The effective population size, is not a number that you can easily count or calculate. It is mathematical abstraction derived from population estimates of diversity in the genome. It is the equivalent of saying “population x” has the properties of an idealized population with this size. In this ideal population, all members of reproduce, all mating is random, the number of males and females are equal, the population size does not fluctuate, and other effects, such as rates of recombination, are eliminated. It asks, given how humans evolve in the real world, what is the equivalent idealized population that has all of the same general properties.

So why is this number so important?

To understand the importance of this number we need to discus some of the work of Motoo Kimura, the most important scientist of the past century that no one knows about. He showed that the effective population size places a limit on the effectiveness of natural selection. Natural selection will only act on a genomic change if

|s| > 1/2Ne

So lets break this equation down.

First, we need to introduce “s”, the selection coefficient. It is the difference in reproductive success of a genetic variant compared to the wildtype. In other words, if I change a genome to create a new variant and I measure how many offspring this variant has in comparison to the original unmodified organism, then “s” is a measure of this change in the number of offspring. If there is no change, then s=0 and we would call this variant “neutral”. If, on average, the variant has 1% more offspring than the original organism, then s = 0.01, and the variant would be said to be under positive selection. If, again on average, the variant has 1% more offspring than the original organism, then s = -0.01, and the variant would be selected against. One thing to keep in mind is that “s” is an average - it’s as if we compare the variant and the unmodified organisms over and over again and calculate the average difference in offspring number. At the individual level, the number of offspring can vary quite a bit. This simply reflects the randomness of life, filled with chance and stochastic events. It is also important to realize that we have two copies of our genome, and that any new change is present on only one copy. So for every offspring our variant has, it will pass down the change only half of the time.
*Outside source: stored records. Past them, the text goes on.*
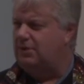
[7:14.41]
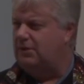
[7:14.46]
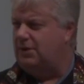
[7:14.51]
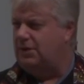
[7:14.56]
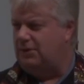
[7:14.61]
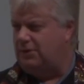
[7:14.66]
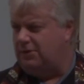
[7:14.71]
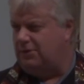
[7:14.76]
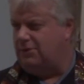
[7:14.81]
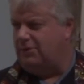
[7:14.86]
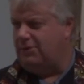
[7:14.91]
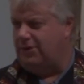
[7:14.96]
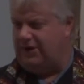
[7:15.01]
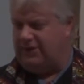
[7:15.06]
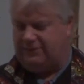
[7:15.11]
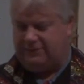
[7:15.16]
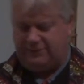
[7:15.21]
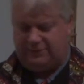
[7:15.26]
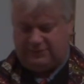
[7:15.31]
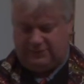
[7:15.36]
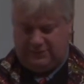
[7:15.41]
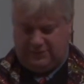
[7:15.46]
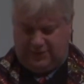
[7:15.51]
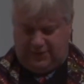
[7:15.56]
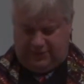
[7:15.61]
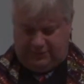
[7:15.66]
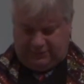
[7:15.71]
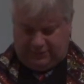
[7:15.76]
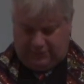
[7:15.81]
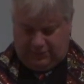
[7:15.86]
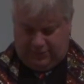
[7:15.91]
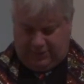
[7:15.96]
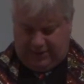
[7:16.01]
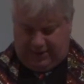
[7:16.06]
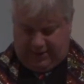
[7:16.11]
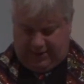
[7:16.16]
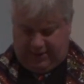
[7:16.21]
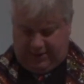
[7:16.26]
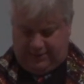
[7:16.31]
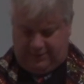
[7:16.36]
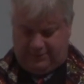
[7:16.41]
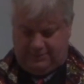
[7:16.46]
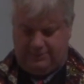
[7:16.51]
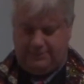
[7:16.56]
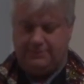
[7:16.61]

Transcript: a little grace is okay.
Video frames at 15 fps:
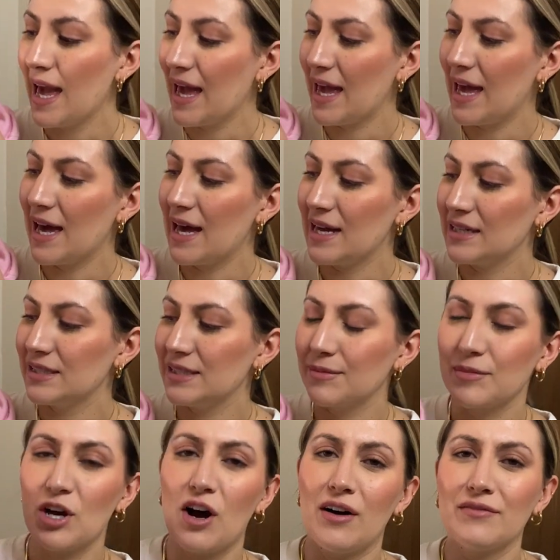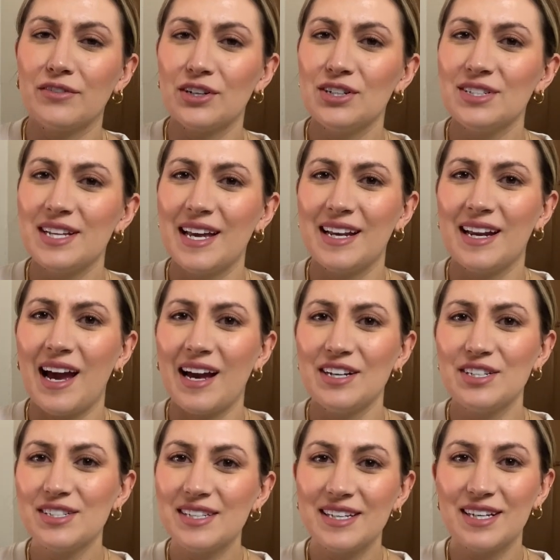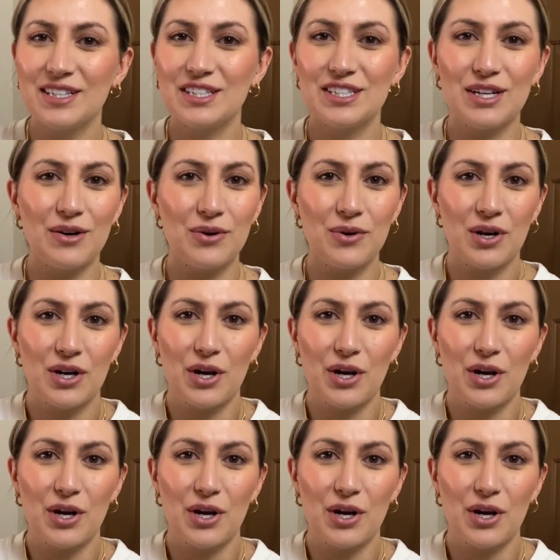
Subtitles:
and some Converse, and I just think it's so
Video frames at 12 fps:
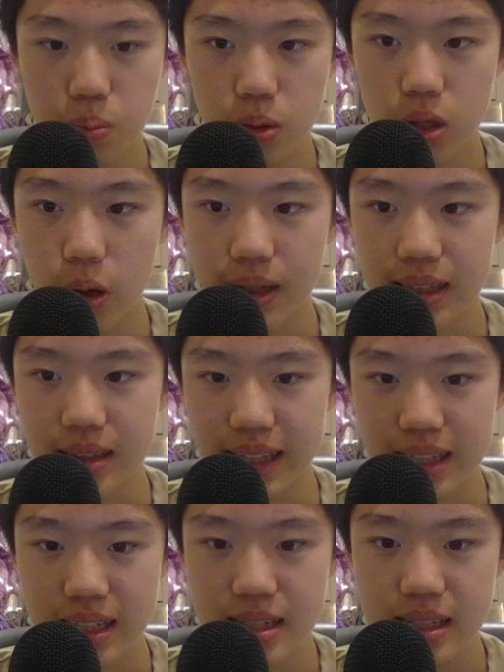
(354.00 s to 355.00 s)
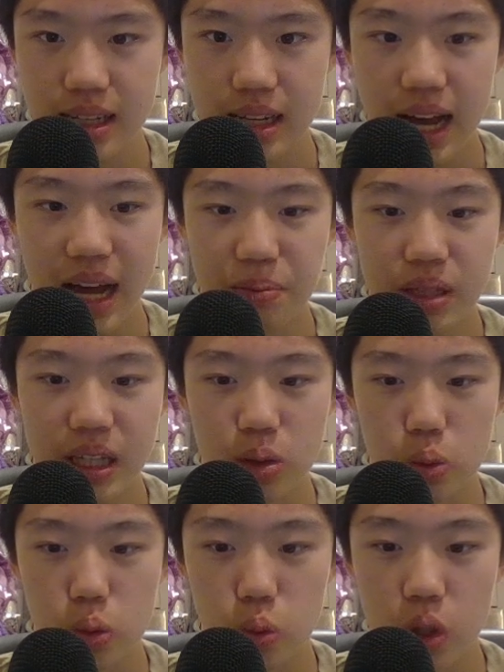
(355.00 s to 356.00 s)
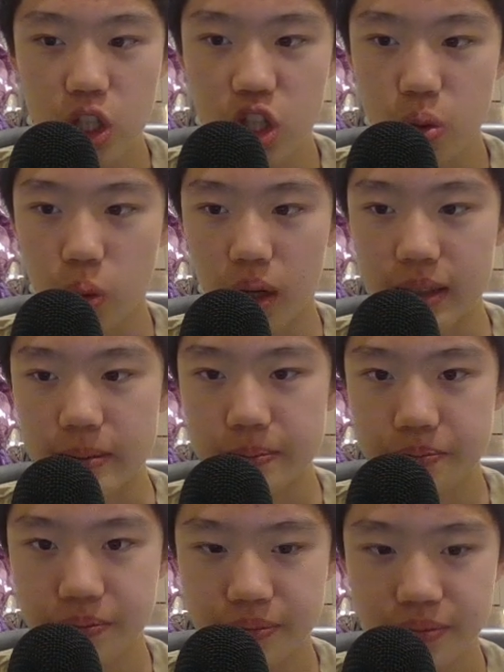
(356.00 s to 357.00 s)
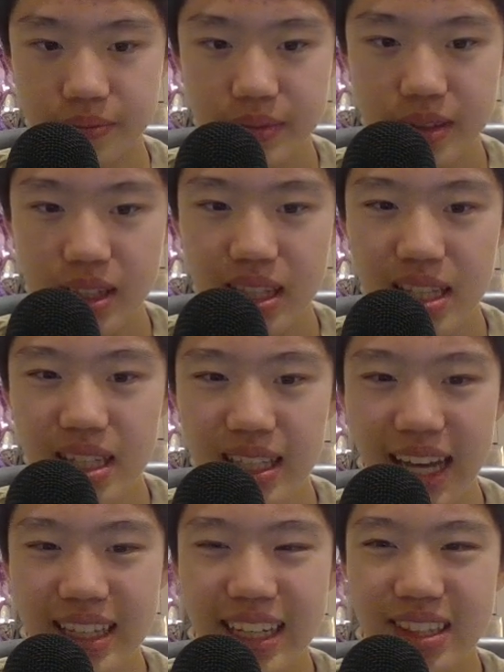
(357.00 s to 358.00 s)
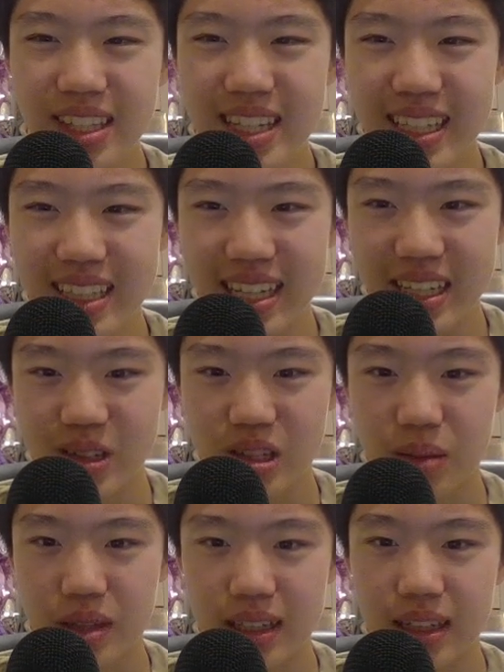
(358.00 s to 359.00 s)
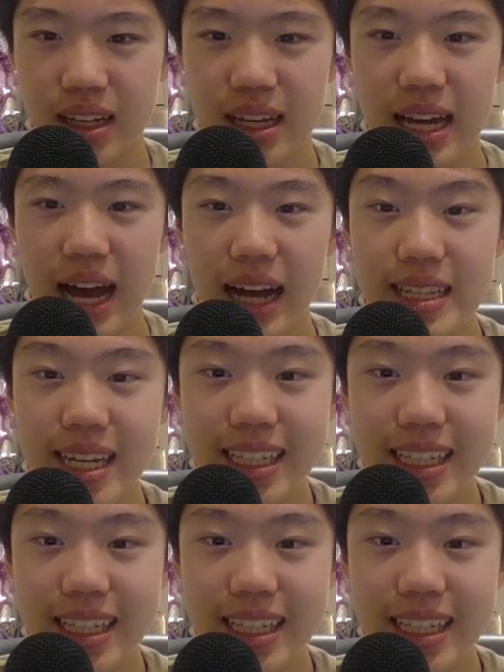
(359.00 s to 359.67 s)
going like this, I play rook g1. And like, let's say he takes or something, I take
Secondly, we have Ne. This is the effective population size that I describe earlier.

To fully understand the implications of this equation, we need to cover one more concept. It is the idea that when a new genomic change is created, something that we refer to as a mutation, it has one of two ultimate fates: at some point in the future, it is lost as no descendents inherit it, or it spreads throughout the entire population so that all members of a population have it. So it either dies, never to be seen again, or it permanently alters the species and becomes a permanent part of the genome, altering it forever. The former event is called extinction, the later is fixation.

So now thinking back on the equation, it divides genomic changes into two classes. Those, where |s| > 1/2Ne, are in the realm of natural selection. When s is positive, natural selection will favour them pushing them towards fixation. Where s is negative, natural selection will purge them from the population, making them go extinct. Note that despite the effects of selection, most new mutations will go extinct. This is simply due to the stochastic nature of inheritance. Then there are genomic changes where |s| < 1/2Ne. These mutations are for all intensive purposes neutral. The chance that they reach fixation, as opposed to extinction, are purely due to random chance alone. Most of the mutations that go on to be fixed in the human genome fall in this second class. Most of evolution in the human genome (i.e., permanent changes in the genome due to the fixation of variants over extended geological times) is neutral in nature.

So where does this barrier lie? What separates changes that can be seen by, from those that are hidden from, natural selection? This divide is highly dependent on the effective population size. That’s why this number is so important.

With this new lower estimates for the effective population size for humans, we have to come to grips with the fact that humans evolve in a very weak selection regime. This means that any “functional” part of the genome needs to offer a quite substantial fitness advantage (where |s|> 1/2Ne), or else it will be inevitably lost due to the onslot of mutations constantly altering the genome. Any biochemically active part of the genome can simply be there because biology is messy, and that genomic regions associated with biochemical activity will not be subject to negative selection unless they posse a significant burden (where |s| > 1/2Ne).

This most important number should always be at the back of our mind when we think about the evolution of our genome, its various bits and parts, and why we are the way we are.